▶ _Problem statement_: Without the pictures, output the records below word for word.

▶ _Dataset entries_:

<<<<

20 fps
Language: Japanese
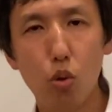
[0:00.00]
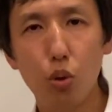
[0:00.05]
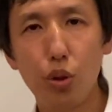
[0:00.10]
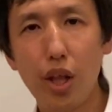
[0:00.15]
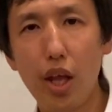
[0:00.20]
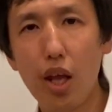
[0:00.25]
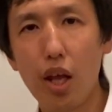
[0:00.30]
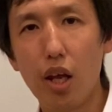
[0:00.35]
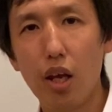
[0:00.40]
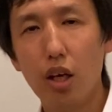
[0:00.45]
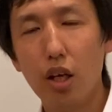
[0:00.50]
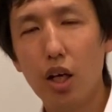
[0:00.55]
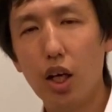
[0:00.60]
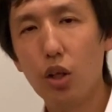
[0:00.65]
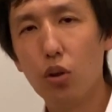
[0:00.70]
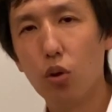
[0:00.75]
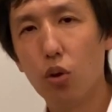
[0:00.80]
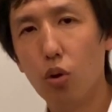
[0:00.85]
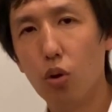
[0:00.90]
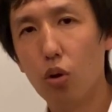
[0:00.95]
こで
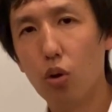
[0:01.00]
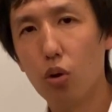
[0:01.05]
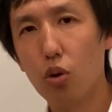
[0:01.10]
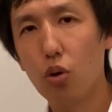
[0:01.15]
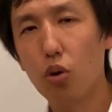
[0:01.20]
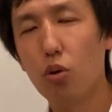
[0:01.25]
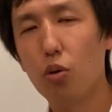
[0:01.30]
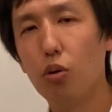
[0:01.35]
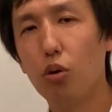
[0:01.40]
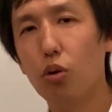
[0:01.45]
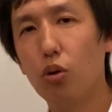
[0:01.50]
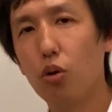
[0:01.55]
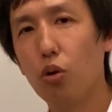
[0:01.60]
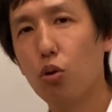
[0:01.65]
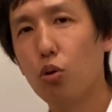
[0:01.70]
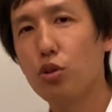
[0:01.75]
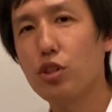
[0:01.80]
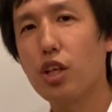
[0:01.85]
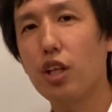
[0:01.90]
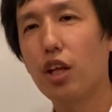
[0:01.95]
あの ロ,
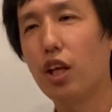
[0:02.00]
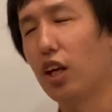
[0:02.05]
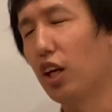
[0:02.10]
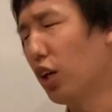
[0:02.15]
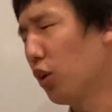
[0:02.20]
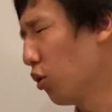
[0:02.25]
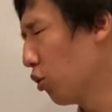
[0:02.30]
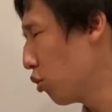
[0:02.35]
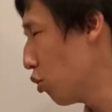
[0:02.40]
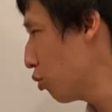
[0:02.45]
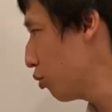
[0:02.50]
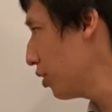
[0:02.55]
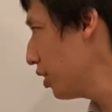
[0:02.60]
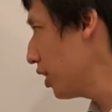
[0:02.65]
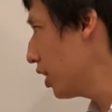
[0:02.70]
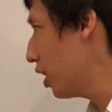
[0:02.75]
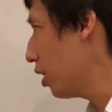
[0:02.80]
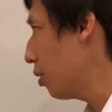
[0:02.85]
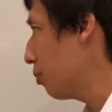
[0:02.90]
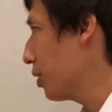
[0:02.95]
ロゴじゃねえあの刻
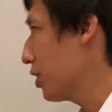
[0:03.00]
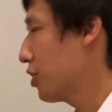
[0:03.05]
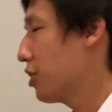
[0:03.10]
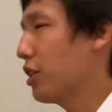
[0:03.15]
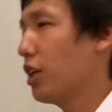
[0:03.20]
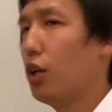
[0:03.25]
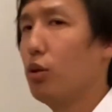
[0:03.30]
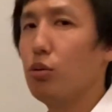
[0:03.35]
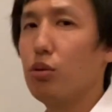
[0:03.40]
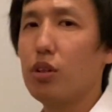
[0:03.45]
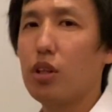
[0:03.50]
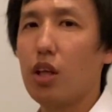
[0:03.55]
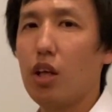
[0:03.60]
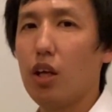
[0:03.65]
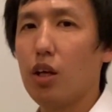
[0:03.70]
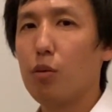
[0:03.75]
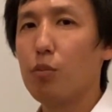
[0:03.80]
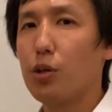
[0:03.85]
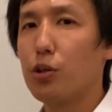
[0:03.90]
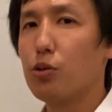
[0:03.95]
印がまあ違うっ
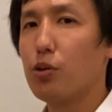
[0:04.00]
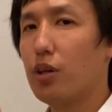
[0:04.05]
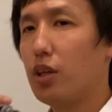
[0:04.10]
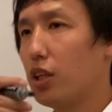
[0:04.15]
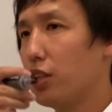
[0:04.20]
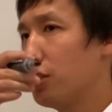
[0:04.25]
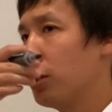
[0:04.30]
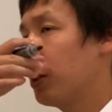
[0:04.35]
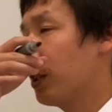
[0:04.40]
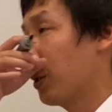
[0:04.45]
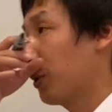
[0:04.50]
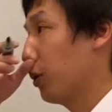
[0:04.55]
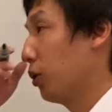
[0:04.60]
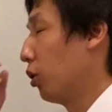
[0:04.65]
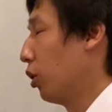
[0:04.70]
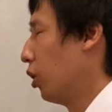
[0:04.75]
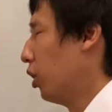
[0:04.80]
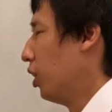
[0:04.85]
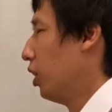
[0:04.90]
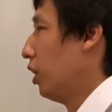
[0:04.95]
て、まあ、いう話でしたけ
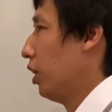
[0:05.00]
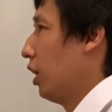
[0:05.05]
ど、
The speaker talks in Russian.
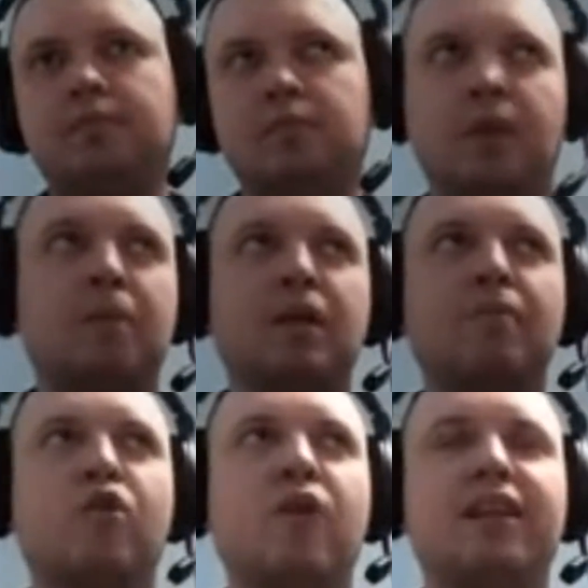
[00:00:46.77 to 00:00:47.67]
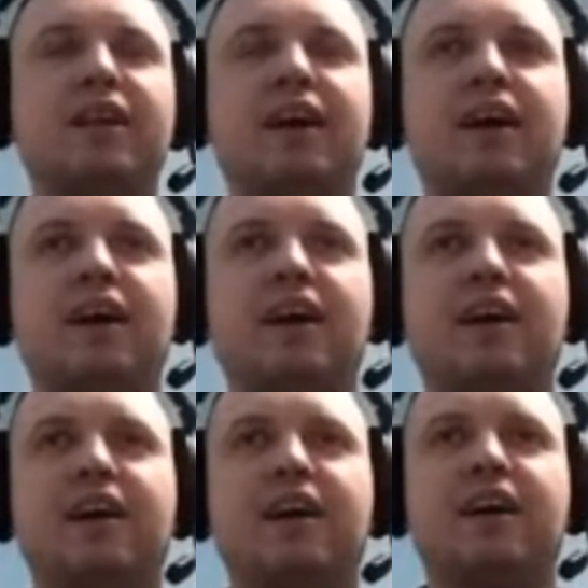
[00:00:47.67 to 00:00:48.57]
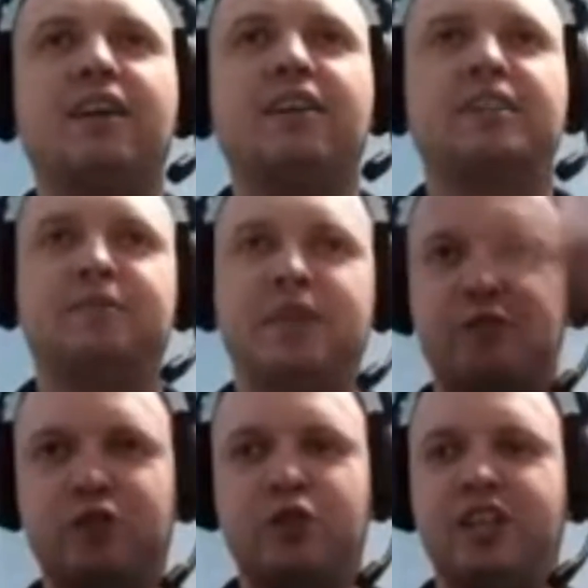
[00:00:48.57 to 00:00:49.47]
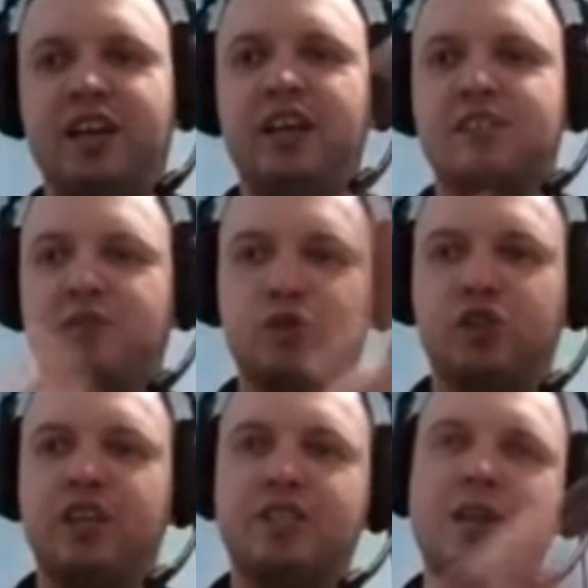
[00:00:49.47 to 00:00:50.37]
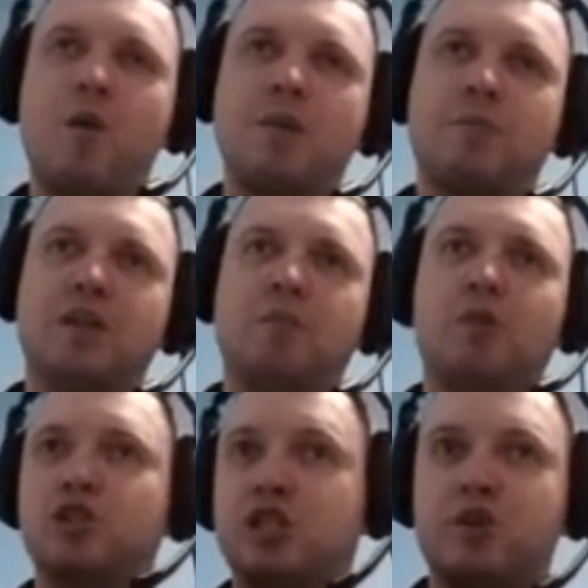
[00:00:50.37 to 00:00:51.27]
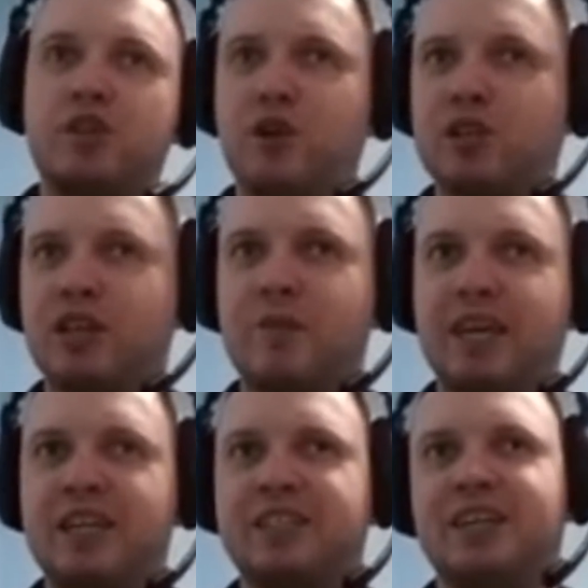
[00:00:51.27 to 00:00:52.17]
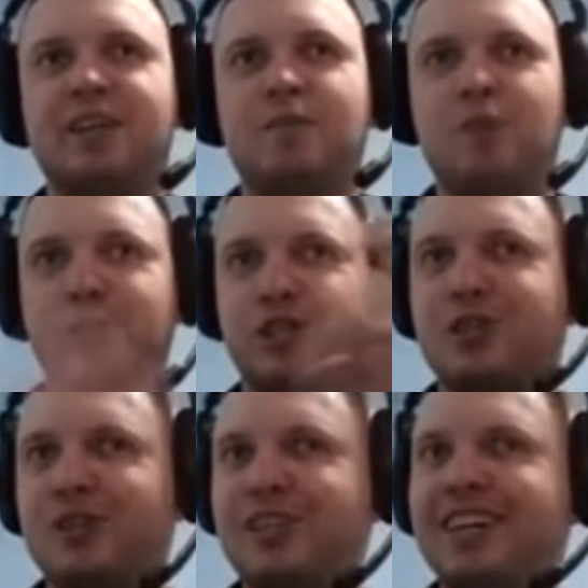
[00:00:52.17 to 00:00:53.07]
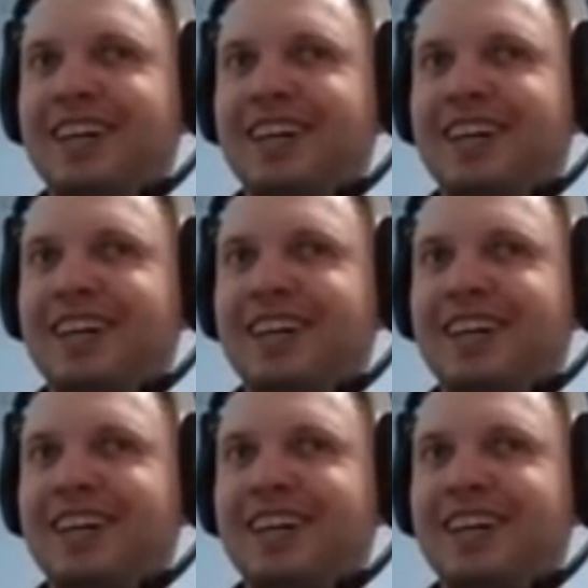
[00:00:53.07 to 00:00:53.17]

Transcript: меня было буквально, э, если взять все тело за всю жизнь, у меня было больше сотни родинок, прикиньте. Больше сотни.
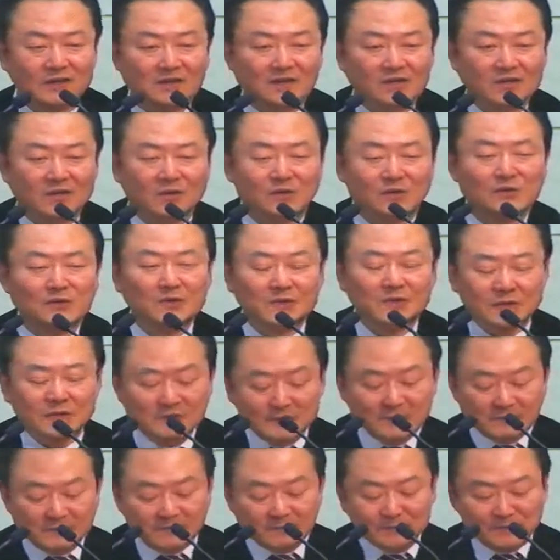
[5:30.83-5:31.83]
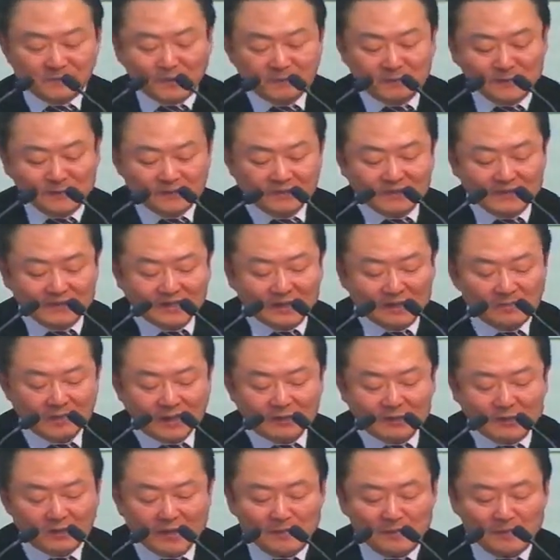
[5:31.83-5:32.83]
오늘 본문은
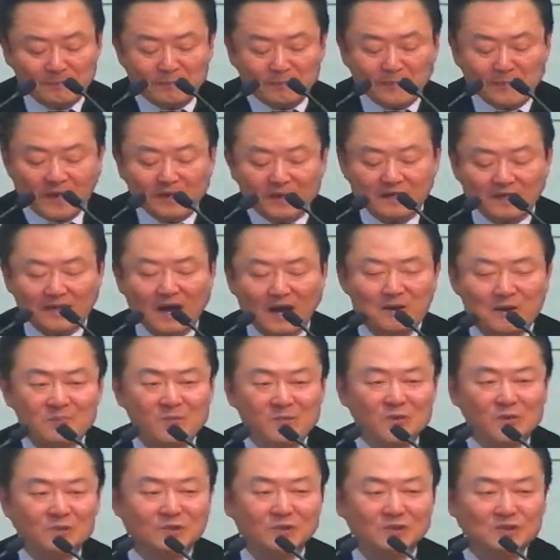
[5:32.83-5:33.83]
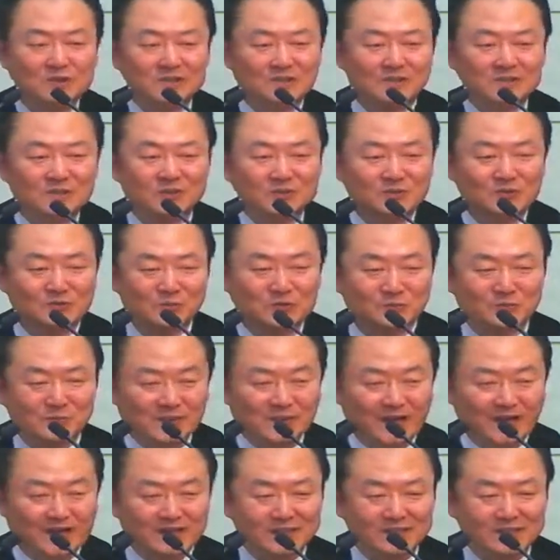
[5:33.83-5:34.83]
레바논의 백향목을
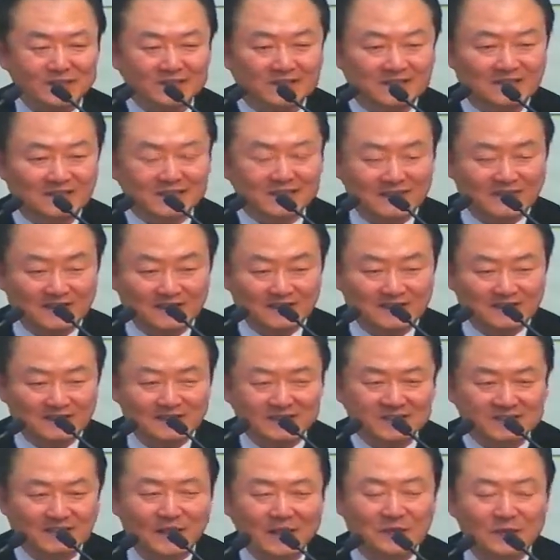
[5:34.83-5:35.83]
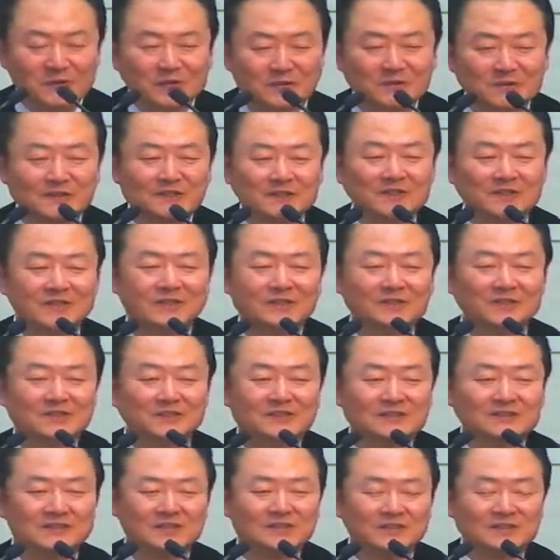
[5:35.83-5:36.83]
준비하는 그런 그 내용인
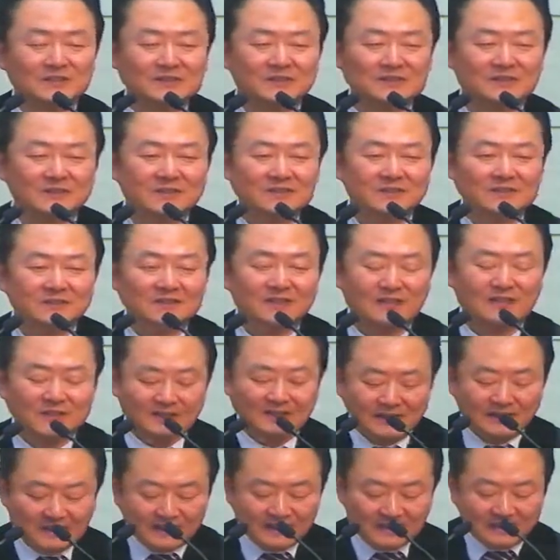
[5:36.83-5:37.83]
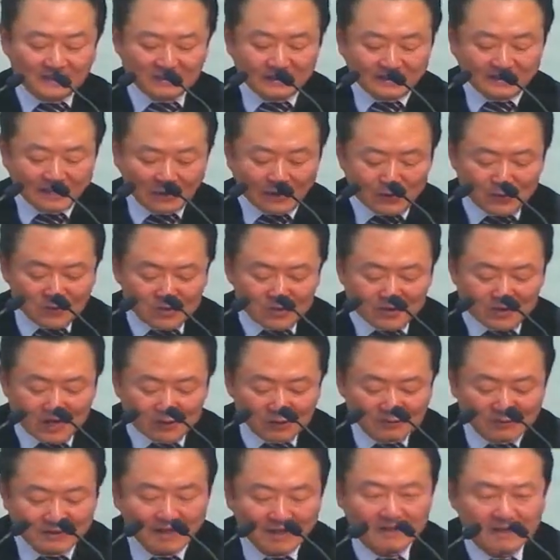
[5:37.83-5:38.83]
것이죠. 이 내용
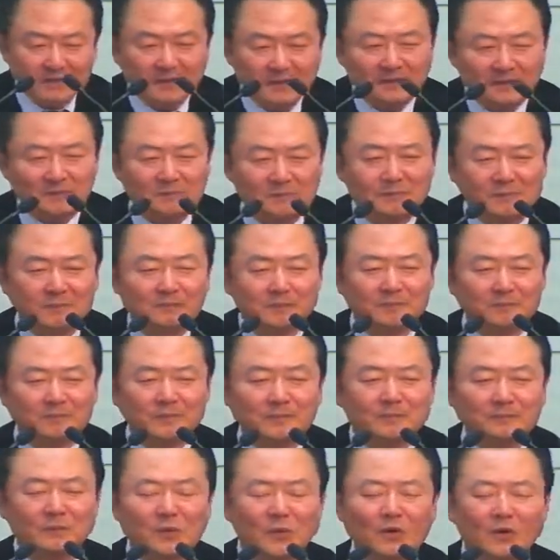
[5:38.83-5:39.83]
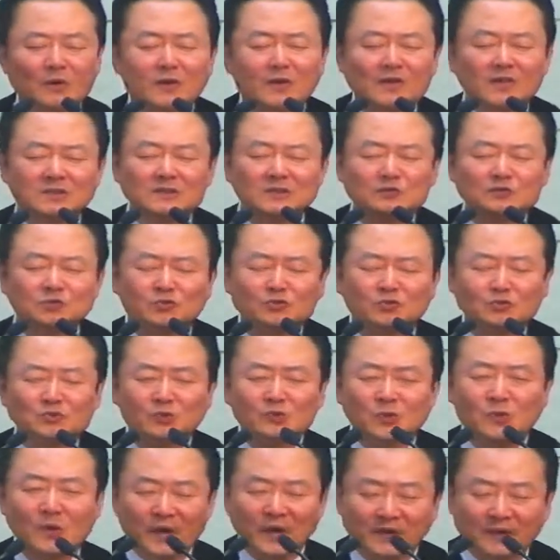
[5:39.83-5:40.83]
가운데에 몇 가지
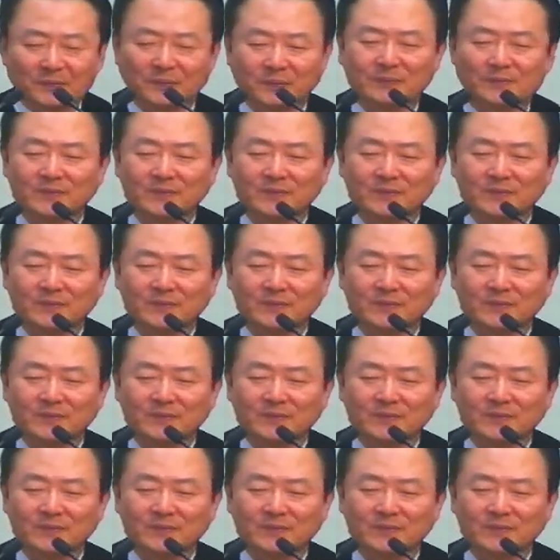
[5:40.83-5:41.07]
중요한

>>>>

▶ _Solution_:
20 fps
Language: Japanese
[0:00.00]
[0:00.05]
[0:00.10]
[0:00.15]
[0:00.20]
[0:00.25]
[0:00.30]
[0:00.35]
[0:00.40]
[0:00.45]
[0:00.50]
[0:00.55]
[0:00.60]
[0:00.65]
[0:00.70]
[0:00.75]
[0:00.80]
[0:00.85]
[0:00.90]
[0:00.95]
こで
[0:01.00]
[0:01.05]
[0:01.10]
[0:01.15]
[0:01.20]
[0:01.25]
[0:01.30]
[0:01.35]
[0:01.40]
[0:01.45]
[0:01.50]
[0:01.55]
[0:01.60]
[0:01.65]
[0:01.70]
[0:01.75]
[0:01.80]
[0:01.85]
[0:01.90]
[0:01.95]
あの ロ,
[0:02.00]
[0:02.05]
[0:02.10]
[0:02.15]
[0:02.20]
[0:02.25]
[0:02.30]
[0:02.35]
[0:02.40]
[0:02.45]
[0:02.50]
[0:02.55]
[0:02.60]
[0:02.65]
[0:02.70]
[0:02.75]
[0:02.80]
[0:02.85]
[0:02.90]
[0:02.95]
ロゴじゃねえあの刻
[0:03.00]
[0:03.05]
[0:03.10]
[0:03.15]
[0:03.20]
[0:03.25]
[0:03.30]
[0:03.35]
[0:03.40]
[0:03.45]
[0:03.50]
[0:03.55]
[0:03.60]
[0:03.65]
[0:03.70]
[0:03.75]
[0:03.80]
[0:03.85]
[0:03.90]
[0:03.95]
印がまあ違うっ
[0:04.00]
[0:04.05]
[0:04.10]
[0:04.15]
[0:04.20]
[0:04.25]
[0:04.30]
[0:04.35]
[0:04.40]
[0:04.45]
[0:04.50]
[0:04.55]
[0:04.60]
[0:04.65]
[0:04.70]
[0:04.75]
[0:04.80]
[0:04.85]
[0:04.90]
[0:04.95]
て、まあ、いう話でしたけ
[0:05.00]
[0:05.05]
ど、
The speaker talks in Russian.
[00:00:46.77 to 00:00:47.67]
[00:00:47.67 to 00:00:48.57]
[00:00:48.57 to 00:00:49.47]
[00:00:49.47 to 00:00:50.37]
[00:00:50.37 to 00:00:51.27]
[00:00:51.27 to 00:00:52.17]
[00:00:52.17 to 00:00:53.07]
[00:00:53.07 to 00:00:53.17]

Transcript: меня было буквально, э, если взять все тело за всю жизнь, у меня было больше сотни родинок, прикиньте. Больше сотни.
[5:30.83-5:31.83]
[5:31.83-5:32.83]
오늘 본문은
[5:32.83-5:33.83]
[5:33.83-5:34.83]
레바논의 백향목을
[5:34.83-5:35.83]
[5:35.83-5:36.83]
준비하는 그런 그 내용인
[5:36.83-5:37.83]
[5:37.83-5:38.83]
것이죠. 이 내용
[5:38.83-5:39.83]
[5:39.83-5:40.83]
가운데에 몇 가지
[5:40.83-5:41.07]
중요한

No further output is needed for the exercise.